╭─ SOURCE DATA

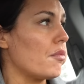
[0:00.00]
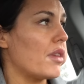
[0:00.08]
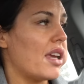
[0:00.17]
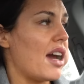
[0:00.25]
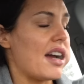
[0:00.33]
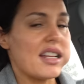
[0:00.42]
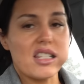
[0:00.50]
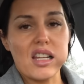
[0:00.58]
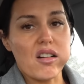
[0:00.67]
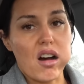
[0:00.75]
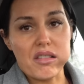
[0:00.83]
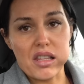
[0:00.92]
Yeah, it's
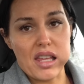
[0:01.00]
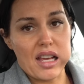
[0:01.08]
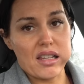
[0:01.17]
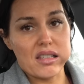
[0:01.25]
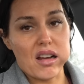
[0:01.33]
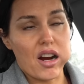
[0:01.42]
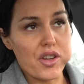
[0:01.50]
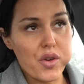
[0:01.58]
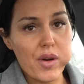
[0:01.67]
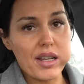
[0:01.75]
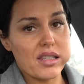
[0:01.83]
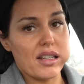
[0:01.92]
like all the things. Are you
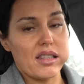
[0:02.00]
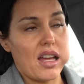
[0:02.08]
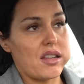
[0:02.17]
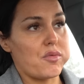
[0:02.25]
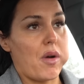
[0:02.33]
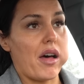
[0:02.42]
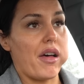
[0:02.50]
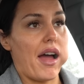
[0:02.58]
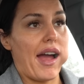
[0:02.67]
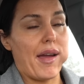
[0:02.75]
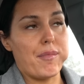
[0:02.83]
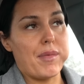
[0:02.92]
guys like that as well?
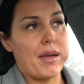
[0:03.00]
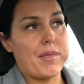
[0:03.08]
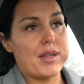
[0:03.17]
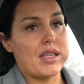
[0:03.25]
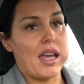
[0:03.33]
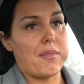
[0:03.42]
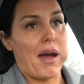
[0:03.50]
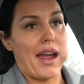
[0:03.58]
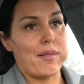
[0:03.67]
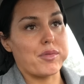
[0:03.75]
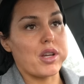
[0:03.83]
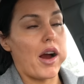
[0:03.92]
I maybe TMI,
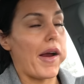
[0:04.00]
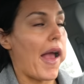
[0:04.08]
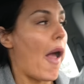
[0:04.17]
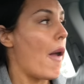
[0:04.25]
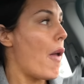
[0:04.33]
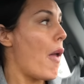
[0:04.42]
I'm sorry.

╰─

◆ **ACTIVITY**
Take the data above and repeat it exactly, leaving each picture out.

◆ **SOLUTION BELOW**
[0:00.00]
[0:00.08]
[0:00.17]
[0:00.25]
[0:00.33]
[0:00.42]
[0:00.50]
[0:00.58]
[0:00.67]
[0:00.75]
[0:00.83]
[0:00.92]
Yeah, it's
[0:01.00]
[0:01.08]
[0:01.17]
[0:01.25]
[0:01.33]
[0:01.42]
[0:01.50]
[0:01.58]
[0:01.67]
[0:01.75]
[0:01.83]
[0:01.92]
like all the things. Are you
[0:02.00]
[0:02.08]
[0:02.17]
[0:02.25]
[0:02.33]
[0:02.42]
[0:02.50]
[0:02.58]
[0:02.67]
[0:02.75]
[0:02.83]
[0:02.92]
guys like that as well?
[0:03.00]
[0:03.08]
[0:03.17]
[0:03.25]
[0:03.33]
[0:03.42]
[0:03.50]
[0:03.58]
[0:03.67]
[0:03.75]
[0:03.83]
[0:03.92]
I maybe TMI,
[0:04.00]
[0:04.08]
[0:04.17]
[0:04.25]
[0:04.33]
[0:04.42]
I'm sorry.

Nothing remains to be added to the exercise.